Félicité est une femme forte. Elle gagne sa vie en chantant dans un bar de Kinshasa. Mais quand son fils est victime d’un grave accident de la route, elle doit trouver l’argent exigé pour l’opération qui le sauvera de l’amputation.
Félicité, c’est deux films en un.
C’est d’abord un Rosetta (1999) ou un Ma’Rosa (2016) congolais. Deux films, le premier belge, le second philippin, qui portaient le nom de leur héroïne, à l’instar de Félicité. Une héroïne, présente à chaque plan, qui devait se battre contre la terre entière, la première pour trouver un travail et le garder, la seconde pour réunir l’argent exigé par des policiers corrompus pour relâcher son mari. Comme Rosetta, comme Rosa, Félicité, filmée caméra à l’épaule par Alain Gomis, souvent de dos comme une héroïne dardenienne, déploie une mutique énergie à sauver son fils. Pour y parvenir, ses allers et retours dans Kinshasa sont l’occasion d’une visite kaléidoscopique de cette capitale chaotique.
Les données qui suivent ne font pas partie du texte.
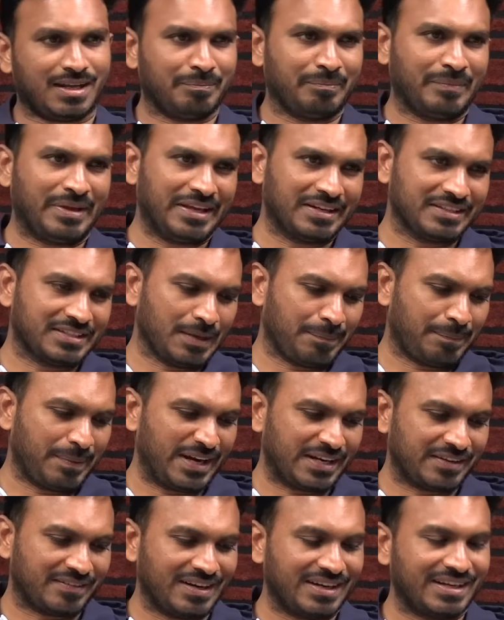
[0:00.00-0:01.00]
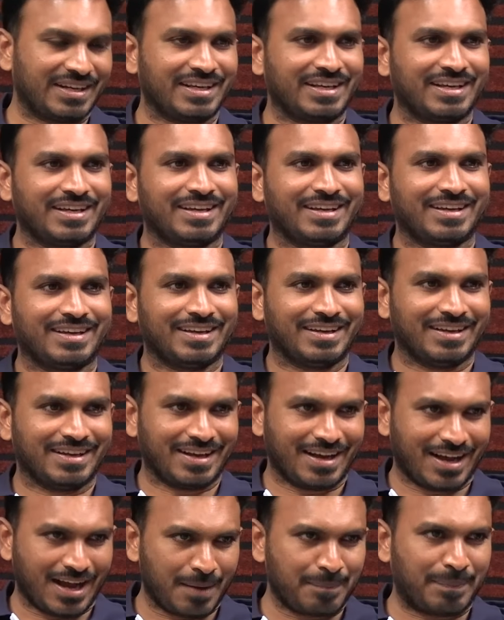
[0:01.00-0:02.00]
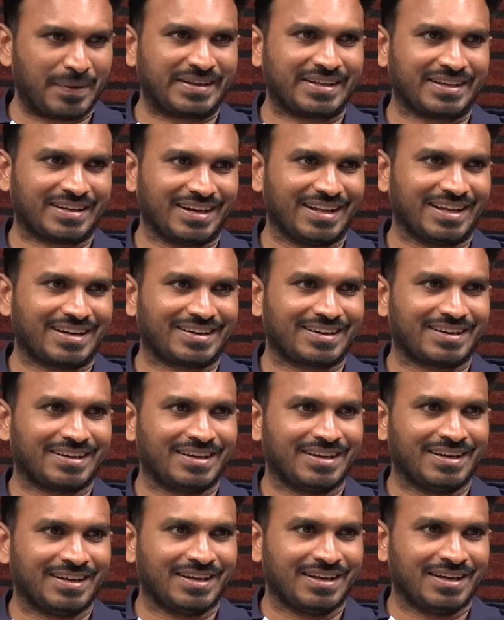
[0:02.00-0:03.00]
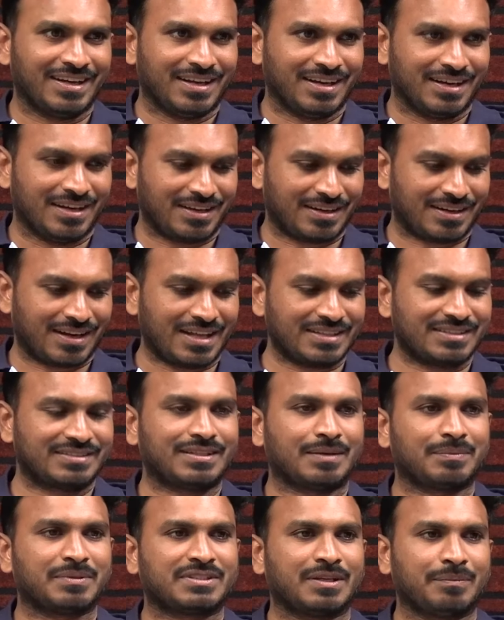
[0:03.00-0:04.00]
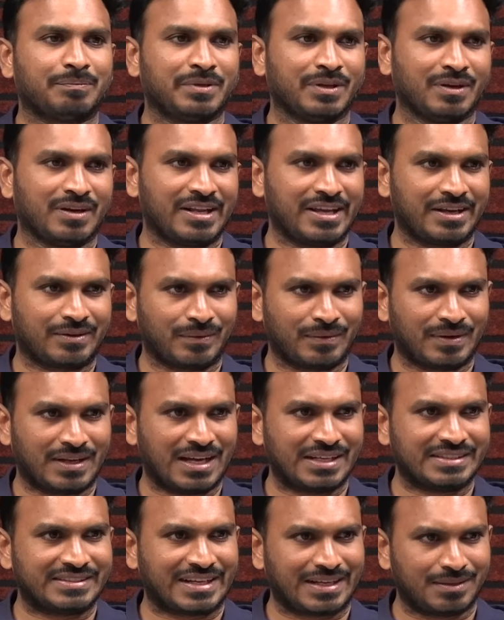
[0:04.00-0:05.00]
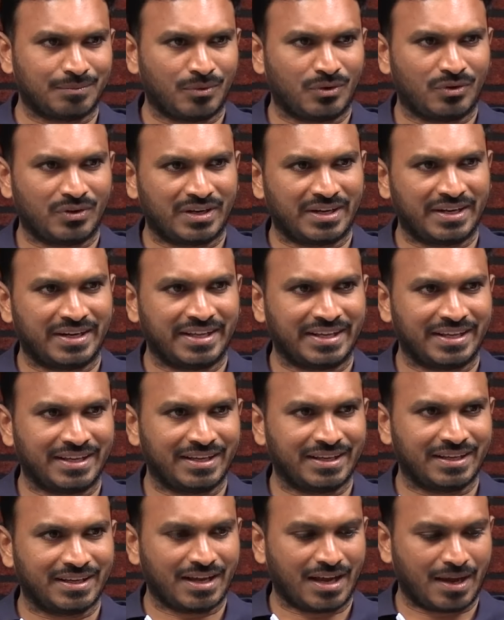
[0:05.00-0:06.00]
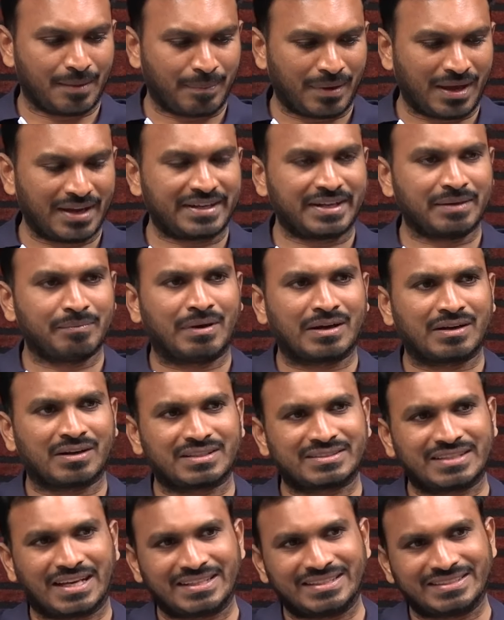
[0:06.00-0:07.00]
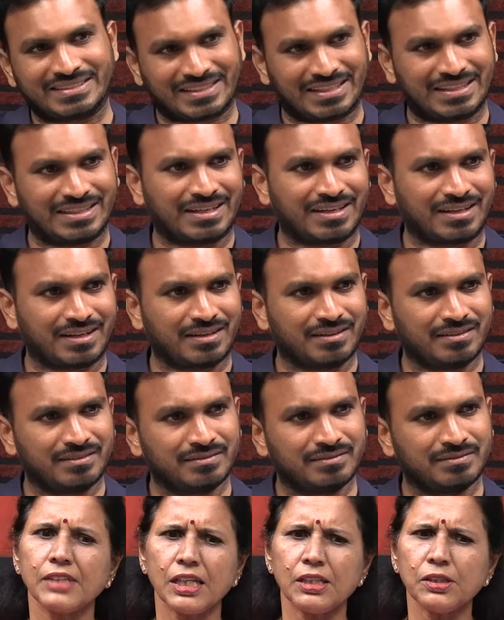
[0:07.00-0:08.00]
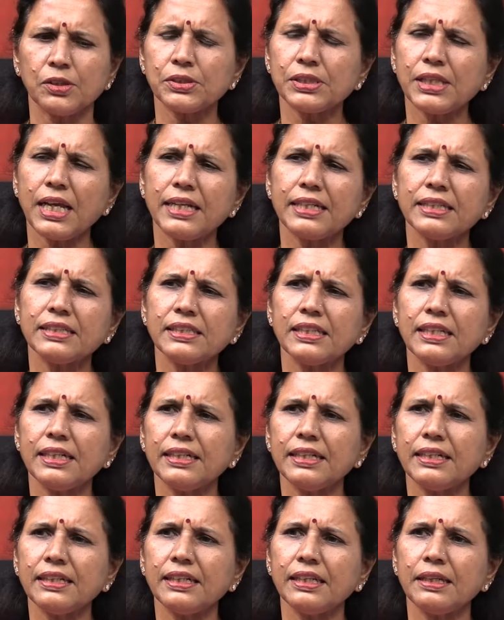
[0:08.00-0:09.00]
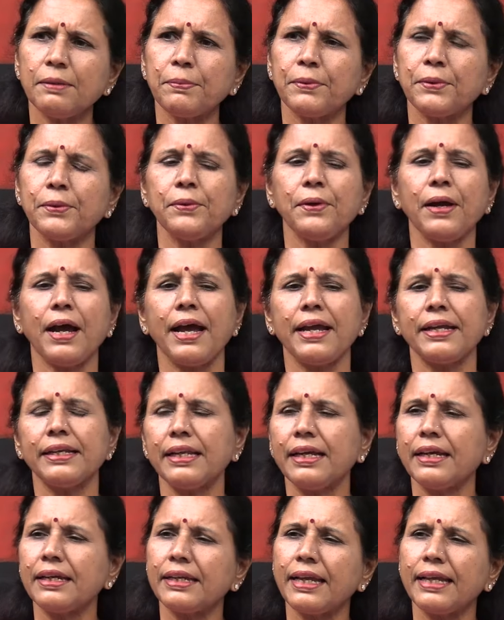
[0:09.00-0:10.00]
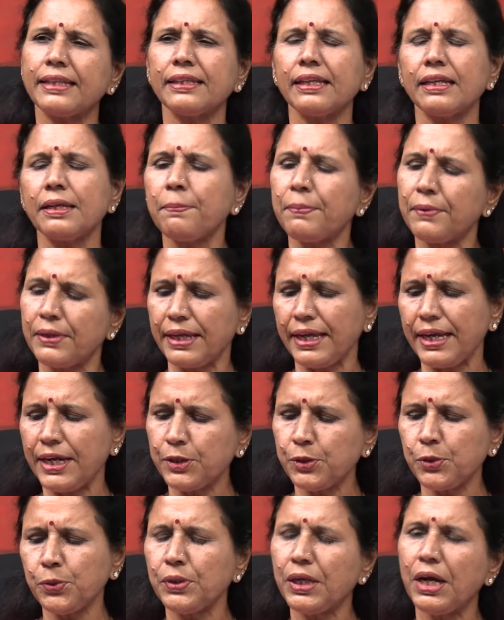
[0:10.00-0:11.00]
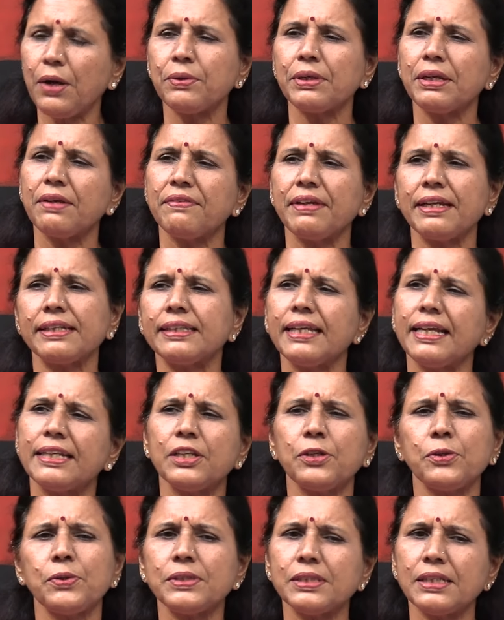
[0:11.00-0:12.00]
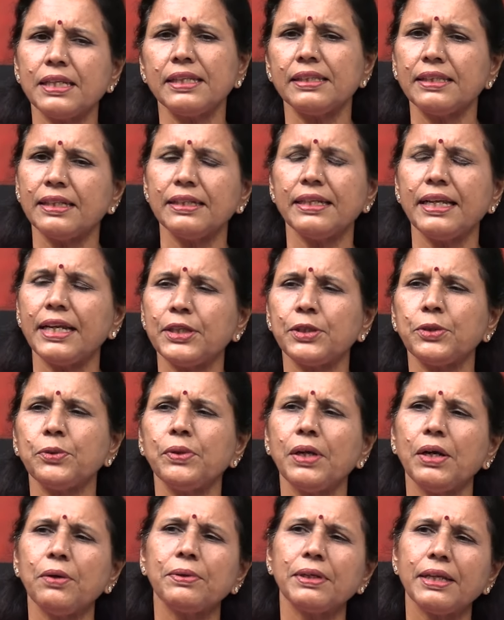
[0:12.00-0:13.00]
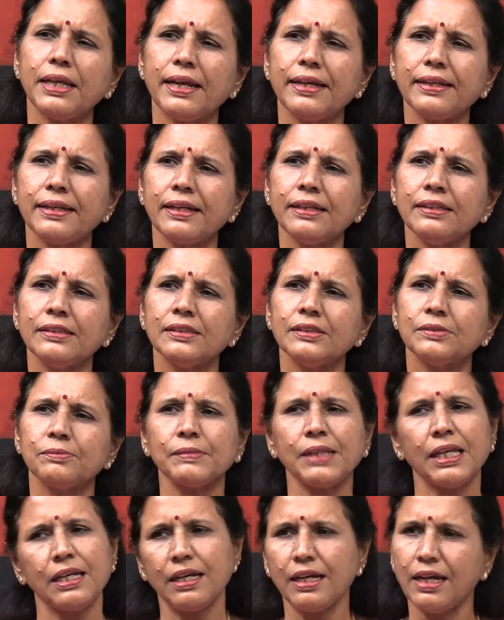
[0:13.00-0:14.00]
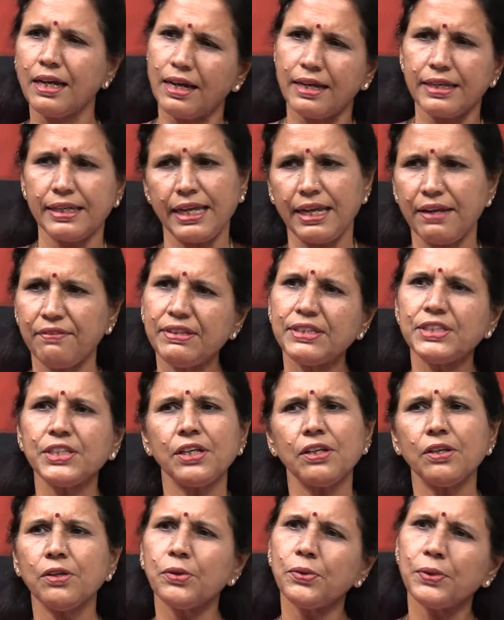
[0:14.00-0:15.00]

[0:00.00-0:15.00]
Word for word: అంటే మీరు చెప్పేటువంటి ఆ పర్టికులర్ రాజ్యసభ సభ్యులు లేకుండా జగన్మోహన్ రెడ్డి ఆ పార్టీ మనుగడ సాధించగలదంటారు ఎందుకు సాగించలేడండి ఇప్పుడు ఆయన ఇప్పుడు ఏ టూగా ఉన్న వ్యక్తి ఎన్ని రోజులు ఏంటంటే ఏ టూగా ఉండి ఆయన ఏ విషయంలో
Alain Gomis aurait pu se borner à tourner ce film-là. Mais l’auteur de L’Afrance et de Aujourd’hui a placé la barre plus haut. Ce premier film ne dure qu’une heure et cède la place à un second, plus poétique, moins linéaire. Ce n’est pas révéler l’issue du premier que d’évoquer la sortie de l’hôpital du fils de Simo et le soudain abattement dans lequel sombre Félicité. Comment en sortira-t-elle ? C’est l’enjeu de cette seconde moitié. Le récit est entrecoupé de longues plages musicales durant lesquelles l’orchestre symphonique kimbanguiste joue la merveilleuse musique d’Arvo Pärt – décidément très utilisé au cinéma sous toutes les latitudes (Knight of Cups, El Club, The Place Beyond the Pines, There Will Be Blood, Gerry…). Félicité, lentement, s’adoucit au contact de Tabu, un voisin dont la force physique n’a d’égale que la douceur de ses sentiments pour la belle chanteuse.
J’ai moins aimé cette seconde partie que la première. Je l’ai trouvé trop longue, moins rythmée, moins cohérente. Pour autant, cette légère déception n’a pas assombri le plaisir pris à ce film qui a largement mérité le Grand Prix du Jury au Festival de Berlin et l’Étalon d’Or au Fespaco de Ouagadougou.